_To do_
Every record must appear in the answer exactly as it stands.

Top of Records for this task

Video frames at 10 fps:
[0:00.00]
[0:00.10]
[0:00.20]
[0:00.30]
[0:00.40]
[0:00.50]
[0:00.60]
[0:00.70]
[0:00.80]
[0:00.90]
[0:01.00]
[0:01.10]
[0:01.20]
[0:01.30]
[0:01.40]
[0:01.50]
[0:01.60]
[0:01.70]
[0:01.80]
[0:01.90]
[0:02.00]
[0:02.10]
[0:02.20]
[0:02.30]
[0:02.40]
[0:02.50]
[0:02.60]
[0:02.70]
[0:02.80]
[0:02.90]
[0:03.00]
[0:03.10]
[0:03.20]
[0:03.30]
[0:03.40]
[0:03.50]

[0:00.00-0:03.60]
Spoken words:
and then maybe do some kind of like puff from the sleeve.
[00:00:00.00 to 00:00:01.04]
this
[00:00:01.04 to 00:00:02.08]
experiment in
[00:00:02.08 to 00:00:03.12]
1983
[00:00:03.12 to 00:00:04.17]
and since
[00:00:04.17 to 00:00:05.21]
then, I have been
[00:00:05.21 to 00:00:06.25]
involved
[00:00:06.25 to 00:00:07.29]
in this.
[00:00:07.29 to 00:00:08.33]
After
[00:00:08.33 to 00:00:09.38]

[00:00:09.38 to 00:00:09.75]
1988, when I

Bottom of Records for this task

_Result of this exercise_
Video frames at 10 fps:
[0:00.00]
[0:00.10]
[0:00.20]
[0:00.30]
[0:00.40]
[0:00.50]
[0:00.60]
[0:00.70]
[0:00.80]
[0:00.90]
[0:01.00]
[0:01.10]
[0:01.20]
[0:01.30]
[0:01.40]
[0:01.50]
[0:01.60]
[0:01.70]
[0:01.80]
[0:01.90]
[0:02.00]
[0:02.10]
[0:02.20]
[0:02.30]
[0:02.40]
[0:02.50]
[0:02.60]
[0:02.70]
[0:02.80]
[0:02.90]
[0:03.00]
[0:03.10]
[0:03.20]
[0:03.30]
[0:03.40]
[0:03.50]

[0:00.00-0:03.60]
Spoken words:
and then maybe do some kind of like puff from the sleeve.
[00:00:00.00 to 00:00:01.04]
this
[00:00:01.04 to 00:00:02.08]
experiment in
[00:00:02.08 to 00:00:03.12]
1983
[00:00:03.12 to 00:00:04.17]
and since
[00:00:04.17 to 00:00:05.21]
then, I have been
[00:00:05.21 to 00:00:06.25]
involved
[00:00:06.25 to 00:00:07.29]
in this.
[00:00:07.29 to 00:00:08.33]
After
[00:00:08.33 to 00:00:09.38]

[00:00:09.38 to 00:00:09.75]
1988, when I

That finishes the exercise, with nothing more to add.